Article ID Journal Published Year Pages File Type
6259513 Behavioural Brain Research 2013 12 Pages PDF
Abstract

Two experiments investigated the functional-anatomical correlates of cognition supporting untrained, emergent relational inference in a stimulus equivalence task. In Experiment 1, after learning a series of conditional relations involving words and pseudowords, participants performed a relatedness task during which EEG was recorded. Behavioural performance was faster and more accurate on untrained, indirectly related symmetry (i.e., learn AB and infer BA) and equivalence trials (i.e., learn AB and AC and infer CB) than on unrelated trials, regardless of whether or not a formal test for stimulus equivalence relations had been conducted. Consistent with previous results, event related potentials (ERPs) evoked by trained and emergent trials at parietal and occipital sites differed only for those participants who had not received a prior equivalence test. Experiment 2 further replicated and extended these behavioural and ERP findings using arbitrary symbols as stimuli and demonstrated time and frequency differences for trained and untrained relatedness trials.

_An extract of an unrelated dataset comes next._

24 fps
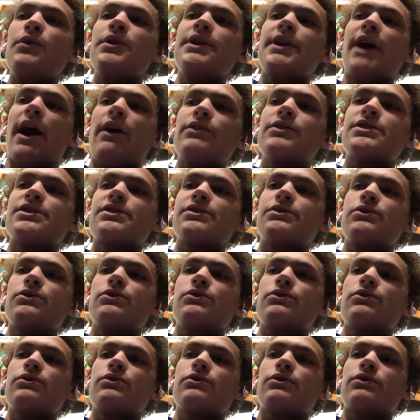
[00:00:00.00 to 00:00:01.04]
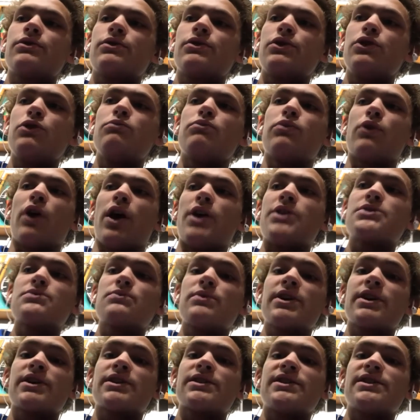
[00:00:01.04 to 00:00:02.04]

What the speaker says: down to New Brunswick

Overall, the findings demonstrate convincingly the ERP correlates of intra-experimentally established stimulus equivalence relations consisting entirely of arbitrary symbols and offer support for a contemporary cognitive-behavioural model of symbolic categorisation and relational inference.

► Examined functional-anatomical correlates of emergent relational inference. ► Relations trained between either words and pseudowords or arbitrary symbols. ► EEG was recorded during presentations of related and unrelated stimulus pairs. ► Faster, more accurate responses on symmetry and equivalence trials. ► ERPs were significant at mainly frontal-parietal and occipital sites.